Nathaniel can’t take it, he reminds himself, he looks like this time they got too close to beating the life out of him.
“I don’t care,” he finally bites out. Nathaniel’s eyes are too beaten to be readable, but Andrew knows him well enough to see him closing off. He sees his face and body language like it’s tattooed in the back of his eyelids. He’s driven him to this so many times already that it’s a dance they know well.
“That’s good,” Nathaniel whispers. There’s something there in his pain that has never been there.
Andrew waits, because if there’s something that Nathaniel loves, that’s talking his ear off.
“I don’t think I can do it.” Nathaniel whispers, so low in the dark room lit only by the red leds that never dim properly enough for any of them to rest. He is fragile, so close to breaking that Andrew’s throat closes. He almost chokes on his next words, but they sound clear:
“You don’t have a choice.”
Nathaniel breathes slowly, but still laboured. Andrew hopes that the wet sound in the back of his throat is not really there, it’s just his overactive imagination.
“You know I do. There’s always him.”
Him. The nightmare that is still chasing Nathaniel in his sleep and every mirror he passes by.
“He’s gonna kill you.”
It’s a fact, they both know it - he’s the only one that knows, because Andrew’s the only one that put the pieces together. Not even Jean knows the extent of the threat awaiting Nathaniel just outside this prison of madness.
“It’s gonna happen the moment I graduate anyway,” Nathaniel says. Andrew forces himself to sit back next to him. His hand - that traitorous hand of his - finds the one he constantly longs for.
Neil intertwines their fingers with that gentleness he reserves to Andrew only.
“It’s not, he works for them, he won’t touch one of their most high return investments.”
Andrew doesn’t know if he’s right, he doesn’t know the extent of Nathaniel’s father’s madness. If he is anything like his son, business won’t stay his hand.
But that’s the problem with Nathaniel. He makes Andrew hope. A futile exercise he had eradicated from his mental gymnastics when he was young enough to still cry.
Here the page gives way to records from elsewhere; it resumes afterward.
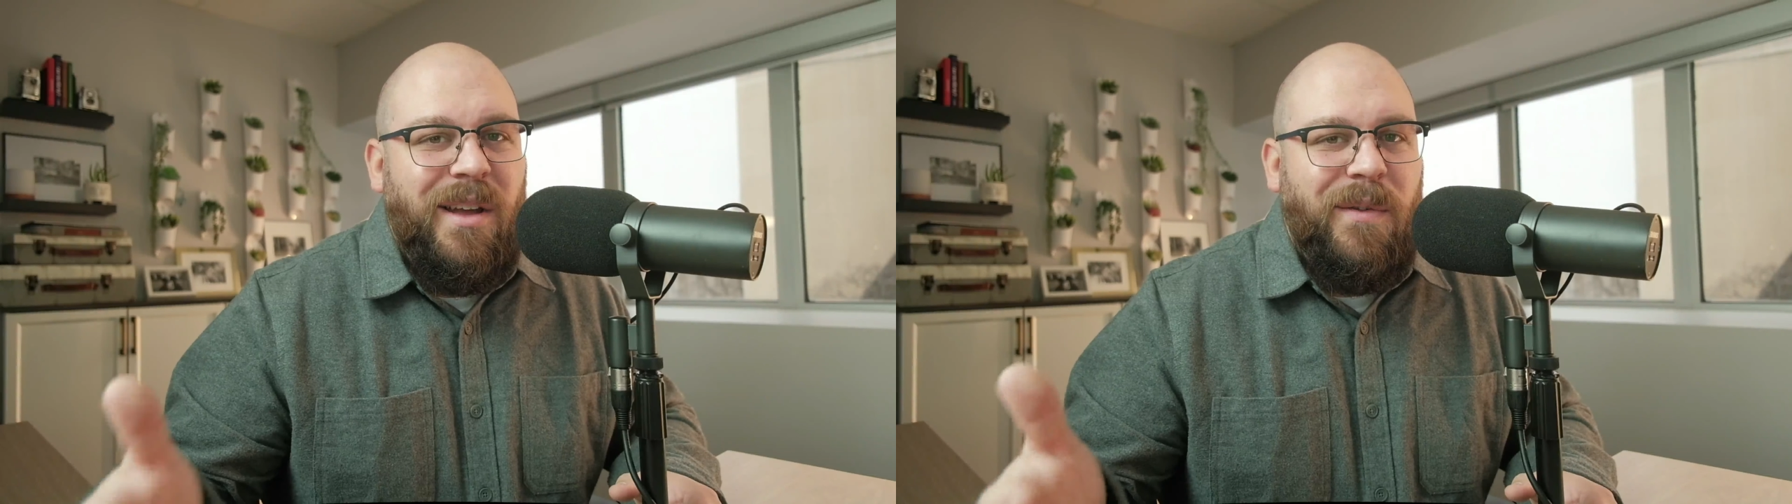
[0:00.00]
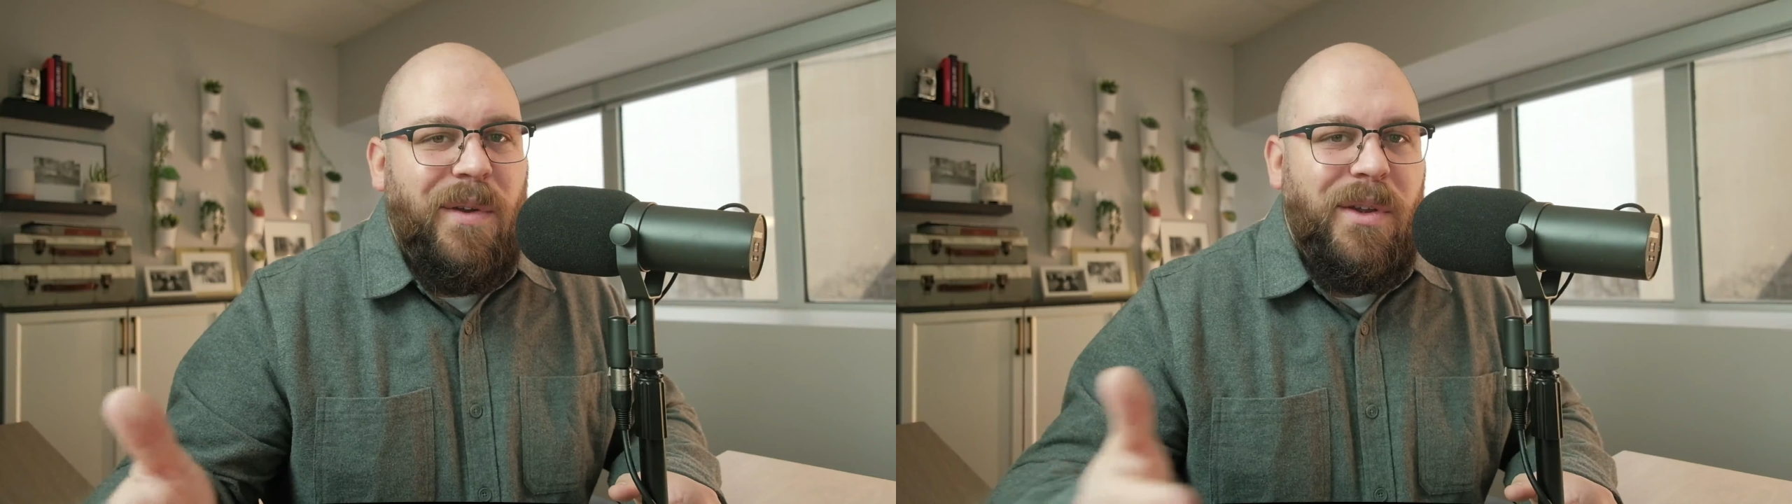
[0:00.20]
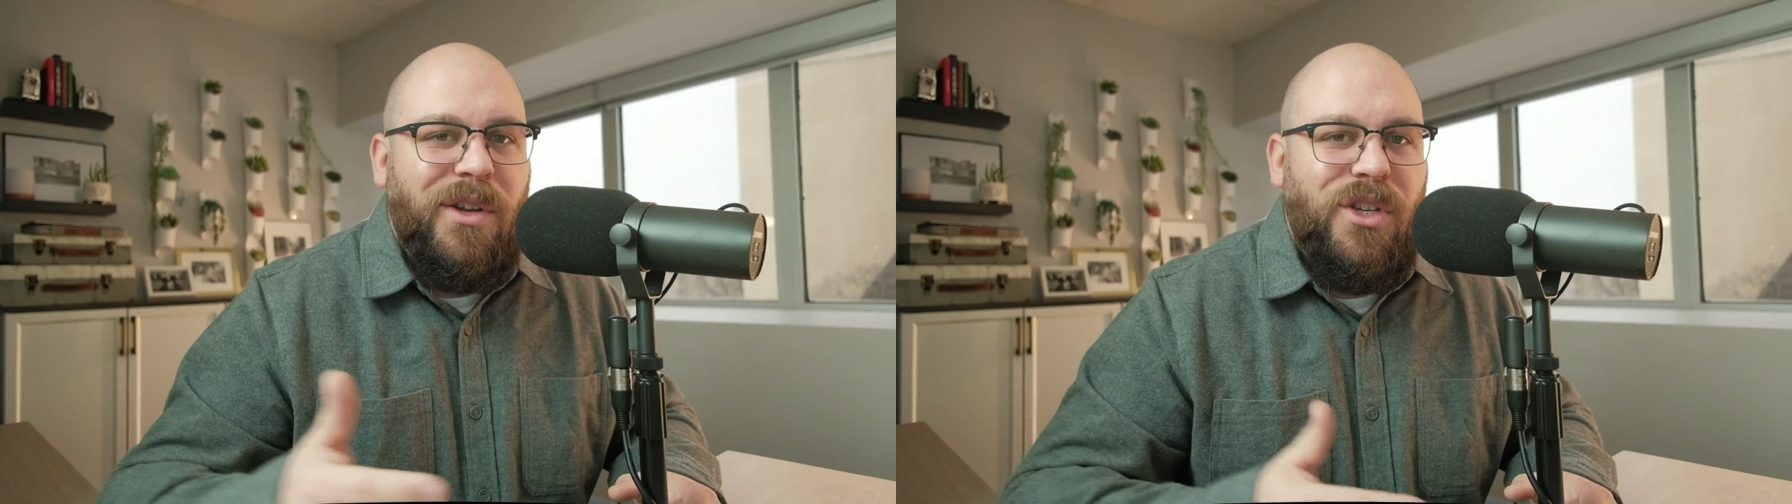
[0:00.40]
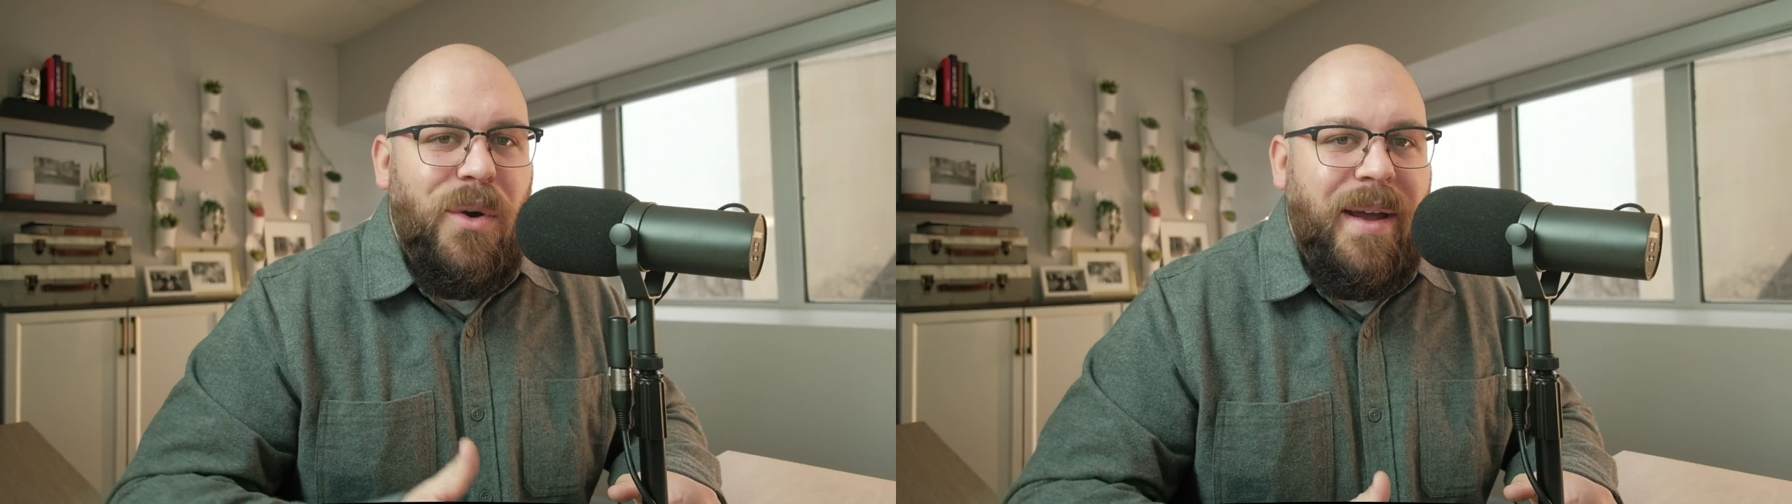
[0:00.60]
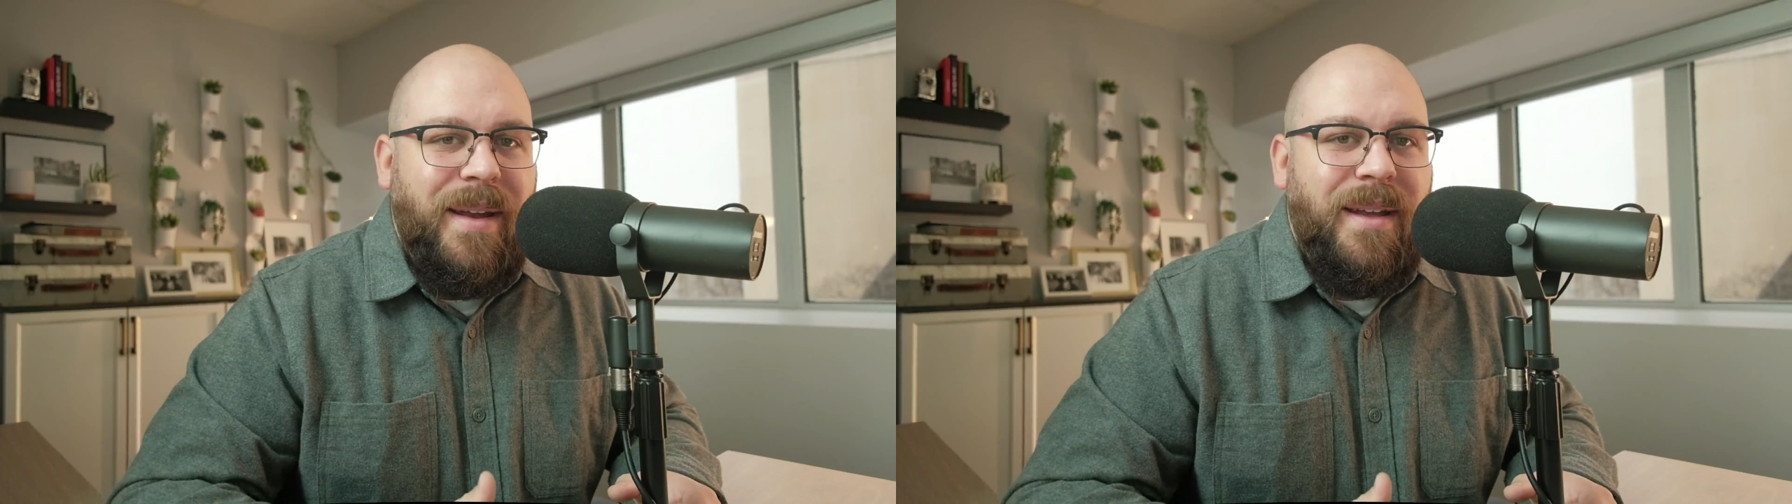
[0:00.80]
for you to
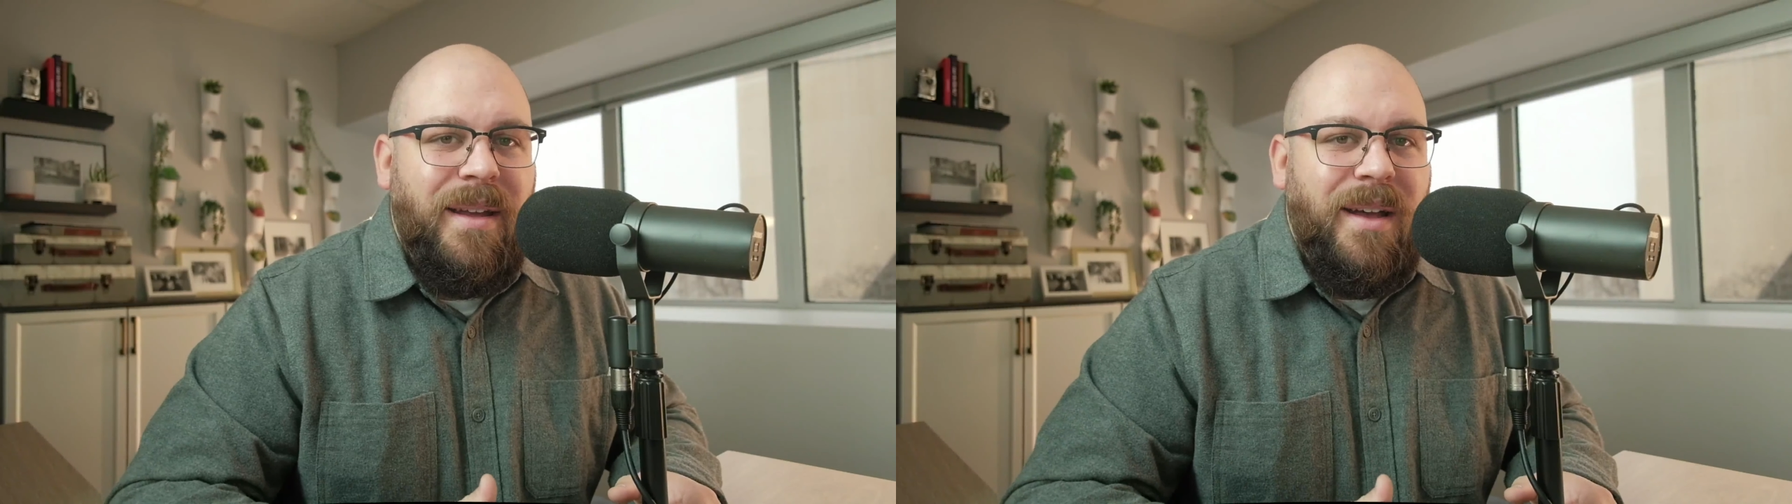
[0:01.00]
join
He’d believed himself cured of the sick feeling, yet here he is, hoping against hope that they have a chance to see the stars and smoke a cigarette together without a care in the world.
Just to souls, broken and battered, waiting for just another boring day.
Christmas, Andrew thinks, like he had ever celebrated it. He wouldn’t know how to celebrate.
Where to start.
How to do it.
But, he thinks, their Christmas could be a cigarette, somewhere under the stars - a rooftop, the hood of a car, a bedroll in the desert. That could be his wish tonight: for the wish to become a tradition.
“Next year,” Andrew tells Nathaniel, “next year you’ll be someone else, we’ll go on a road trip.”
“You’re just gonna get yourself killed too.”
Andrew guesses that’s how it’ll end either way. He wasn’t born to last, but if he can choose how he spends this borrowed time, it’s with Nathaniel.
“We’ll come up with a plan, we’ll be famous enough that none of them will be able to touch us.”
“I think I’ll be Neil,” Nathaniel mutters, close to falling asleep. It might be just a fancy dream to lull him, but Andrew’s brain is in overdrive. He has the solution and half a plan already drafted.
It’s foolish, but so much so that it could actually work, and all it needs to work is for Andrew to become such a bright star himself that no one will be able to not know his name.
It’ll be his nightmare, but it’s not the first time he’s put himself through hell for someone he cared for.
“Next Christmas we’ll smoke a cigarette outside,” Andrew promises and half of Neil’s lips turn up. His eyes are closed and his grip on Andrew’s hand is lighter. His breathing sounds moderately better.
“Kiss me goodnight,” Neil says and Andrew obeys, because he’s weak for this redheaded punk. Weak enough that he’ll take on the world for just a minute of freedom with him.